They gave me that look and those words, critiquing my lodging arrangements on our trip. She stood in the middle of the street and started singing beautifully, and I realized she would always be better than me at everything. She came up to me and touched the mole on my face, the one that sprouts black hairs.
Two nights ago, I dreamed all those scenarios, one right after another, and what an insecurity bath it was!
Sometimes my confidence is off-the-charts, and I love being me, and “weird” is a badge of honor. Then my world opens up a bit more, or I’m plunged back into an earlier time with earlier people, and it all comes back.
I’m not invincible; I’m fragile.
Two autumns ago, I knew the steps and I walked in them. Literally. I knew that writing helped me understand myself. I knew that walking brought clarity to thoughts and prayers. So I did both often, and the steps were simple, and life was sweet.
But it was easier to carve out the space for these life-giving habits then. I had just returned home from seven months abroad. I was reunited with my cats and the majority of my wardrobe, and everything looked a little newer and fresher than it had before I left. I was afraid of this return, afraid of falling back into depression and old, hated patterns, but I was healthy, the world was new, and I had time aplenty on my hands. And so I slid smoothly into the new rhythm.

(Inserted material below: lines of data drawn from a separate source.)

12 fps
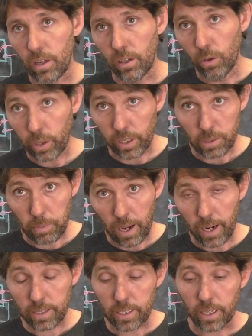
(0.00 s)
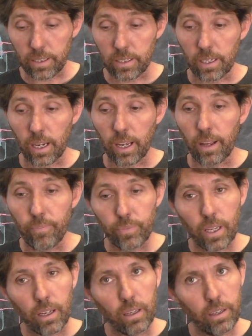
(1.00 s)
look at your spark tester,
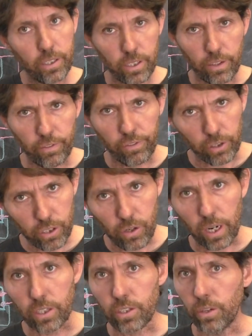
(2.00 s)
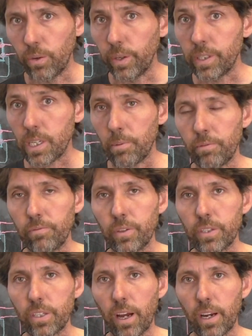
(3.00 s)
listen for a strange noise coming from the
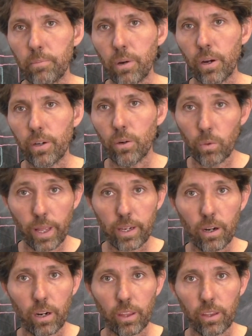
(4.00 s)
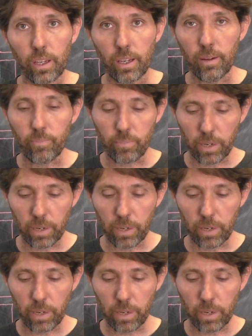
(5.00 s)
starter motor, all that kind of thing,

But once you slide out of it, as I did after a few months — gradually and imperceptibly — it’s hard to regain that footing.
It’s been almost a year and a half now since those (perceived) idyllic days.
It terrifies me how fragile this is, how fragile I am, how easily I can and have lost my way on the slippery slopes of self-loathing and comparison and laziness and many others.
Writing again has been like exchanging someone else’s glasses for a pair that’s actually my prescription. I’m grateful to be able to see again, but I’m also fearful. What if I lose them or break them or forget them somewhere? What if I forget to clean them and they get all smudged and blurry and I’m so used to the new normal that I don’t realize it’s time for a reset?
And how do I even know these glasses are the “magic formula” for seeing? What if there’s a better, sharper pair somewhere else, and I’m unknowingly settling for ones that may work for a while, but will give me headaches in the end?